**PROBLEM STATEMENT**
Below are records to give again exactly; omit each image they contain.

**SOURCE DATA**
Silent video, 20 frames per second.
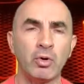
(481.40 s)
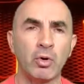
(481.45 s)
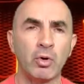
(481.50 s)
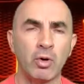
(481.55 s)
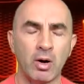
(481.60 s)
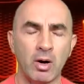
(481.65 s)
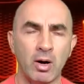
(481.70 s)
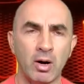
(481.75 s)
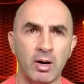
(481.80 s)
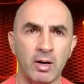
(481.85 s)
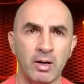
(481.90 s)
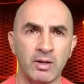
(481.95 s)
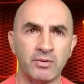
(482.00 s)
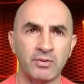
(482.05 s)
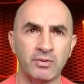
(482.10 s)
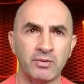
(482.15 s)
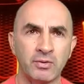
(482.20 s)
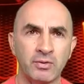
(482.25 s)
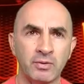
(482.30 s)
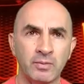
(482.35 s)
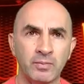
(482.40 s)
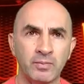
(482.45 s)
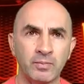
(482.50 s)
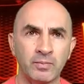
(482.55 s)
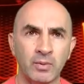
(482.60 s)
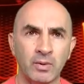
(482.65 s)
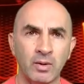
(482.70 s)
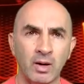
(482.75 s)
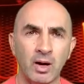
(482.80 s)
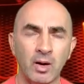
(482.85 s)
your eyes.
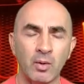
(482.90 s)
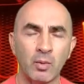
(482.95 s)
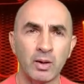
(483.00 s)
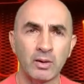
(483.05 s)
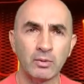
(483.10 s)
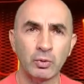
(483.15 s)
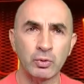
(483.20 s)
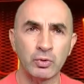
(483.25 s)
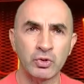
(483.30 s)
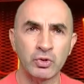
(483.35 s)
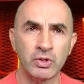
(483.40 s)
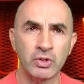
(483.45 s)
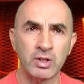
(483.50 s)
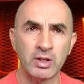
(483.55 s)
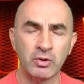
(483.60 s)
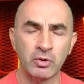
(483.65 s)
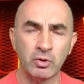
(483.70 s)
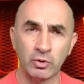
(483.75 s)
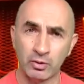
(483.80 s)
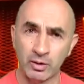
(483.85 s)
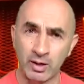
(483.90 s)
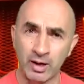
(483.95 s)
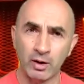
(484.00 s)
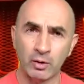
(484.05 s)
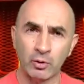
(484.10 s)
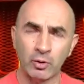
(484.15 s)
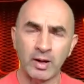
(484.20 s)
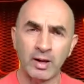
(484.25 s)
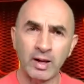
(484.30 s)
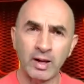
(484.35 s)
I want to see you.
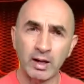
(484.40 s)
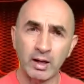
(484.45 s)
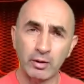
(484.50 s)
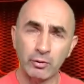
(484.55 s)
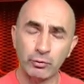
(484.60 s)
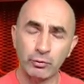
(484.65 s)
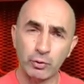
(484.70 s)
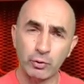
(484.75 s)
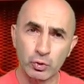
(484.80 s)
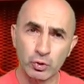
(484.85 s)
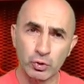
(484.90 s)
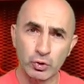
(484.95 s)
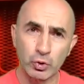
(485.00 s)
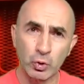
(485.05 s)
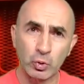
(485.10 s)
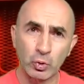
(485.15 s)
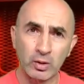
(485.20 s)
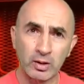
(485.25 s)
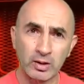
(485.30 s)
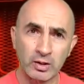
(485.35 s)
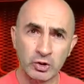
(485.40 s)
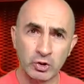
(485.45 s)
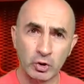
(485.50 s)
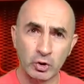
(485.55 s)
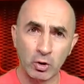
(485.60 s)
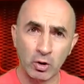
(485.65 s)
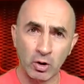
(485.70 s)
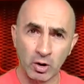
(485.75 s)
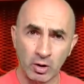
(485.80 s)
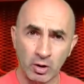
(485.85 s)
Now, if your soul is
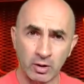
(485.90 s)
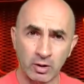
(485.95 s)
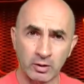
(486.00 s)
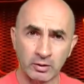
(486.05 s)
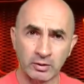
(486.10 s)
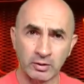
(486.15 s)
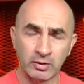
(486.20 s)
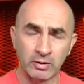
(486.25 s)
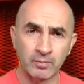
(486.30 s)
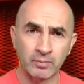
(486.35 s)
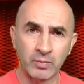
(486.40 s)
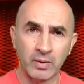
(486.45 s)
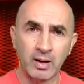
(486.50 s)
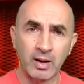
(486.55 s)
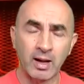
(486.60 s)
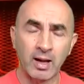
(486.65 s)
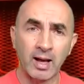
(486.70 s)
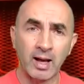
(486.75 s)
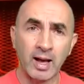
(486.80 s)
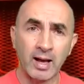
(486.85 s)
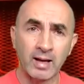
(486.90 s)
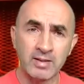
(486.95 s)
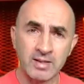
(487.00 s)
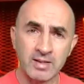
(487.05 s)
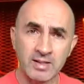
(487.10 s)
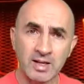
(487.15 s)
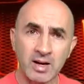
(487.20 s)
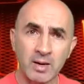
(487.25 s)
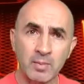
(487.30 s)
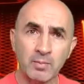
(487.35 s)
your heart, and
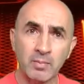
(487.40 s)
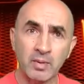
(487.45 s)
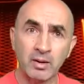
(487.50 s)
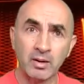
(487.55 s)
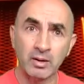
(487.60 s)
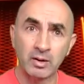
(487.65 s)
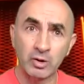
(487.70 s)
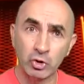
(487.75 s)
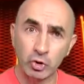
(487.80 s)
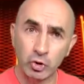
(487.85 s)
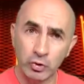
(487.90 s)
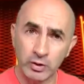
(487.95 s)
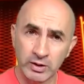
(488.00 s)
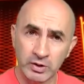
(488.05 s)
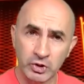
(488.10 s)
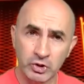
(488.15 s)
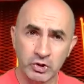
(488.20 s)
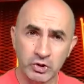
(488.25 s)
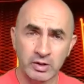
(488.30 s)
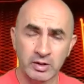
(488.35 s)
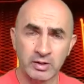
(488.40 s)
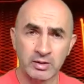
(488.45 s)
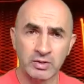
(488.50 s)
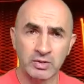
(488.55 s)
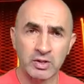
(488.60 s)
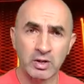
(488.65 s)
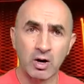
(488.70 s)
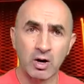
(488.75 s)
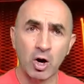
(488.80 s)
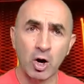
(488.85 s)
some
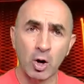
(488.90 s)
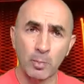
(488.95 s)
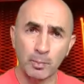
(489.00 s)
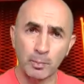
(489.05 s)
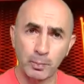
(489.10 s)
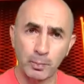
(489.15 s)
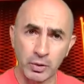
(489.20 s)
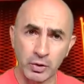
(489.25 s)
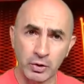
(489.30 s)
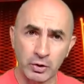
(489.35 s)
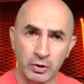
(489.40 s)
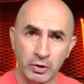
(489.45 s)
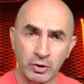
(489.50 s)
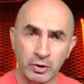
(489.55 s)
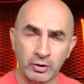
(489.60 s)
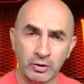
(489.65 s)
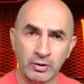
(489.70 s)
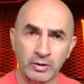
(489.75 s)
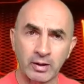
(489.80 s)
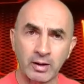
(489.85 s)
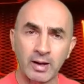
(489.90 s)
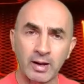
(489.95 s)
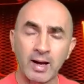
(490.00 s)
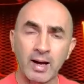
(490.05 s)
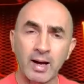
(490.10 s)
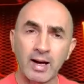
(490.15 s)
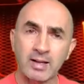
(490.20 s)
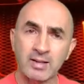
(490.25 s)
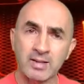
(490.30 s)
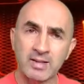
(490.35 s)
Christians are pure
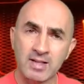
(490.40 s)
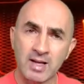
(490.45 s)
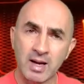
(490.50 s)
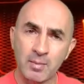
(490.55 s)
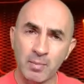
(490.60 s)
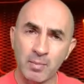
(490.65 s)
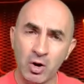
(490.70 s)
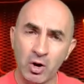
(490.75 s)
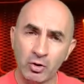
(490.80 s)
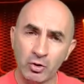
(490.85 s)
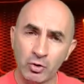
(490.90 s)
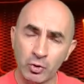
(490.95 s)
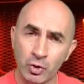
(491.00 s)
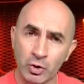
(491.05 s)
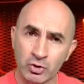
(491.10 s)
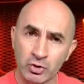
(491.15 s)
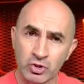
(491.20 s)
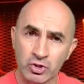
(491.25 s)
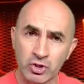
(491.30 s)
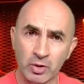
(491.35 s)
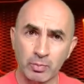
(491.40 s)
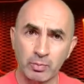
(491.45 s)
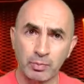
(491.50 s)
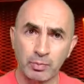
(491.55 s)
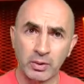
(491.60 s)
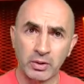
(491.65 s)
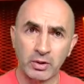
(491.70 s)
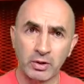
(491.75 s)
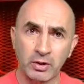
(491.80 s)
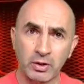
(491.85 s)
and some are not so
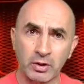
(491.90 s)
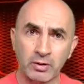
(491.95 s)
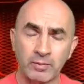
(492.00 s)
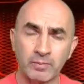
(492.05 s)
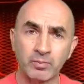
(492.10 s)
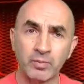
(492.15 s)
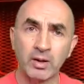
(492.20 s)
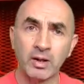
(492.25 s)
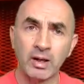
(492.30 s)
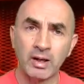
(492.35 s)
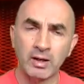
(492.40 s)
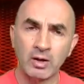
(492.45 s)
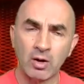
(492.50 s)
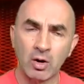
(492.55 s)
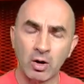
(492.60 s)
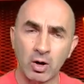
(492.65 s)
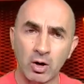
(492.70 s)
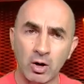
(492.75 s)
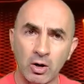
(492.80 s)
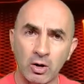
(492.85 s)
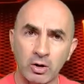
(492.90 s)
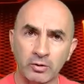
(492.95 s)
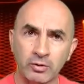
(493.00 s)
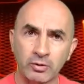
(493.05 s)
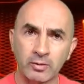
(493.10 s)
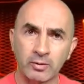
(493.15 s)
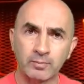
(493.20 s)
pure in heart,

**ANSWER TO THE PROBLEM**
Silent video, 20 frames per second.
(481.40 s)
(481.45 s)
(481.50 s)
(481.55 s)
(481.60 s)
(481.65 s)
(481.70 s)
(481.75 s)
(481.80 s)
(481.85 s)
(481.90 s)
(481.95 s)
(482.00 s)
(482.05 s)
(482.10 s)
(482.15 s)
(482.20 s)
(482.25 s)
(482.30 s)
(482.35 s)
(482.40 s)
(482.45 s)
(482.50 s)
(482.55 s)
(482.60 s)
(482.65 s)
(482.70 s)
(482.75 s)
(482.80 s)
(482.85 s)
your eyes.
(482.90 s)
(482.95 s)
(483.00 s)
(483.05 s)
(483.10 s)
(483.15 s)
(483.20 s)
(483.25 s)
(483.30 s)
(483.35 s)
(483.40 s)
(483.45 s)
(483.50 s)
(483.55 s)
(483.60 s)
(483.65 s)
(483.70 s)
(483.75 s)
(483.80 s)
(483.85 s)
(483.90 s)
(483.95 s)
(484.00 s)
(484.05 s)
(484.10 s)
(484.15 s)
(484.20 s)
(484.25 s)
(484.30 s)
(484.35 s)
I want to see you.
(484.40 s)
(484.45 s)
(484.50 s)
(484.55 s)
(484.60 s)
(484.65 s)
(484.70 s)
(484.75 s)
(484.80 s)
(484.85 s)
(484.90 s)
(484.95 s)
(485.00 s)
(485.05 s)
(485.10 s)
(485.15 s)
(485.20 s)
(485.25 s)
(485.30 s)
(485.35 s)
(485.40 s)
(485.45 s)
(485.50 s)
(485.55 s)
(485.60 s)
(485.65 s)
(485.70 s)
(485.75 s)
(485.80 s)
(485.85 s)
Now, if your soul is
(485.90 s)
(485.95 s)
(486.00 s)
(486.05 s)
(486.10 s)
(486.15 s)
(486.20 s)
(486.25 s)
(486.30 s)
(486.35 s)
(486.40 s)
(486.45 s)
(486.50 s)
(486.55 s)
(486.60 s)
(486.65 s)
(486.70 s)
(486.75 s)
(486.80 s)
(486.85 s)
(486.90 s)
(486.95 s)
(487.00 s)
(487.05 s)
(487.10 s)
(487.15 s)
(487.20 s)
(487.25 s)
(487.30 s)
(487.35 s)
your heart, and
(487.40 s)
(487.45 s)
(487.50 s)
(487.55 s)
(487.60 s)
(487.65 s)
(487.70 s)
(487.75 s)
(487.80 s)
(487.85 s)
(487.90 s)
(487.95 s)
(488.00 s)
(488.05 s)
(488.10 s)
(488.15 s)
(488.20 s)
(488.25 s)
(488.30 s)
(488.35 s)
(488.40 s)
(488.45 s)
(488.50 s)
(488.55 s)
(488.60 s)
(488.65 s)
(488.70 s)
(488.75 s)
(488.80 s)
(488.85 s)
some
(488.90 s)
(488.95 s)
(489.00 s)
(489.05 s)
(489.10 s)
(489.15 s)
(489.20 s)
(489.25 s)
(489.30 s)
(489.35 s)
(489.40 s)
(489.45 s)
(489.50 s)
(489.55 s)
(489.60 s)
(489.65 s)
(489.70 s)
(489.75 s)
(489.80 s)
(489.85 s)
(489.90 s)
(489.95 s)
(490.00 s)
(490.05 s)
(490.10 s)
(490.15 s)
(490.20 s)
(490.25 s)
(490.30 s)
(490.35 s)
Christians are pure
(490.40 s)
(490.45 s)
(490.50 s)
(490.55 s)
(490.60 s)
(490.65 s)
(490.70 s)
(490.75 s)
(490.80 s)
(490.85 s)
(490.90 s)
(490.95 s)
(491.00 s)
(491.05 s)
(491.10 s)
(491.15 s)
(491.20 s)
(491.25 s)
(491.30 s)
(491.35 s)
(491.40 s)
(491.45 s)
(491.50 s)
(491.55 s)
(491.60 s)
(491.65 s)
(491.70 s)
(491.75 s)
(491.80 s)
(491.85 s)
and some are not so
(491.90 s)
(491.95 s)
(492.00 s)
(492.05 s)
(492.10 s)
(492.15 s)
(492.20 s)
(492.25 s)
(492.30 s)
(492.35 s)
(492.40 s)
(492.45 s)
(492.50 s)
(492.55 s)
(492.60 s)
(492.65 s)
(492.70 s)
(492.75 s)
(492.80 s)
(492.85 s)
(492.90 s)
(492.95 s)
(493.00 s)
(493.05 s)
(493.10 s)
(493.15 s)
(493.20 s)
pure in heart,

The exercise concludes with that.